**EXERCISE DESCRIPTION**
Take the records below from their first line to the line with "(8.00 s to 8.70 s)", and restate those lines word for word.

(Dataset entries)

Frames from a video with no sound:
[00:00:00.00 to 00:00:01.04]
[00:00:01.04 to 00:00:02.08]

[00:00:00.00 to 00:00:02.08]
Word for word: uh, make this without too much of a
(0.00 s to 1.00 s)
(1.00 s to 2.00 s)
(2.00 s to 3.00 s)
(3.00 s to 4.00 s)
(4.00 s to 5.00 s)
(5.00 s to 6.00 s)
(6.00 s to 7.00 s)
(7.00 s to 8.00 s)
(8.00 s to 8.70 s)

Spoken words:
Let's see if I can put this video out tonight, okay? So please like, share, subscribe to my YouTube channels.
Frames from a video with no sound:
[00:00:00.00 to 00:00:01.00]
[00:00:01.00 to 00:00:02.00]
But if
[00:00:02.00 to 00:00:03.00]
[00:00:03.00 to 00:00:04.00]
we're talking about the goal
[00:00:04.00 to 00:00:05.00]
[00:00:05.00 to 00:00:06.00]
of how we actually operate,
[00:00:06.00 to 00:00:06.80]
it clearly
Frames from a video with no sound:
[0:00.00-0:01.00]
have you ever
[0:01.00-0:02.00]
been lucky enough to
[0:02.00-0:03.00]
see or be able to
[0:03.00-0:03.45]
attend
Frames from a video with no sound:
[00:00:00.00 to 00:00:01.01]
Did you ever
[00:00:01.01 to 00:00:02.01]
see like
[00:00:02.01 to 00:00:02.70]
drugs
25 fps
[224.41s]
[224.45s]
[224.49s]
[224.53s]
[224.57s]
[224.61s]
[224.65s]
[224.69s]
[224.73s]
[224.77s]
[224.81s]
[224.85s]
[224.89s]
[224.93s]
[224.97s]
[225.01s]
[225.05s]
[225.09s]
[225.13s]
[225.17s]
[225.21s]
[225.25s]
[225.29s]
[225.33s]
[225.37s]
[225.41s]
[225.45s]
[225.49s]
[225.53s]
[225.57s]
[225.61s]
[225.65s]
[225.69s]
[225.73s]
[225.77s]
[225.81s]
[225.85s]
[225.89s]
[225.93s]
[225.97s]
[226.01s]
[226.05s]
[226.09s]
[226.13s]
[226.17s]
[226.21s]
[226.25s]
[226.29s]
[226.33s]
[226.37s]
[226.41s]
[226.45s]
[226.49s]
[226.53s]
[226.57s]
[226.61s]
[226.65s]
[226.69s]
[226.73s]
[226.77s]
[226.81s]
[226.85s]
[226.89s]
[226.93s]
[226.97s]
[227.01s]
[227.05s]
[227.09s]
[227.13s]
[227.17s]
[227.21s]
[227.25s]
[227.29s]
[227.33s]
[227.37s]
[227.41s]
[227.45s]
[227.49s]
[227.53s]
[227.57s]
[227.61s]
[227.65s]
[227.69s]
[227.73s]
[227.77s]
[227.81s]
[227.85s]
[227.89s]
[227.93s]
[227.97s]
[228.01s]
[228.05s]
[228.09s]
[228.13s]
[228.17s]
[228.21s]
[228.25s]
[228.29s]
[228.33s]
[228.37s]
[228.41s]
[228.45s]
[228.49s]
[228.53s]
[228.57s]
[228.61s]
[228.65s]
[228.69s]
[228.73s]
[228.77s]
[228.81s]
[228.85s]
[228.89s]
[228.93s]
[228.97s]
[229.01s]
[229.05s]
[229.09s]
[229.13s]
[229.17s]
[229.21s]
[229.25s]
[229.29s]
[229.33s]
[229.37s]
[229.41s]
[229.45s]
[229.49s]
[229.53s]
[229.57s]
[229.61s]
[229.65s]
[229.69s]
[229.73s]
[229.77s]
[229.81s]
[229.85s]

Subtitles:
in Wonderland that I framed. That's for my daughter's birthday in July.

**SOLUTION FOR THIS EXERCISE**
Frames from a video with no sound:
[00:00:00.00 to 00:00:01.04]
[00:00:01.04 to 00:00:02.08]

[00:00:00.00 to 00:00:02.08]
Word for word: uh, make this without too much of a
(0.00 s to 1.00 s)
(1.00 s to 2.00 s)
(2.00 s to 3.00 s)
(3.00 s to 4.00 s)
(4.00 s to 5.00 s)
(5.00 s to 6.00 s)
(6.00 s to 7.00 s)
(7.00 s to 8.00 s)
(8.00 s to 8.70 s)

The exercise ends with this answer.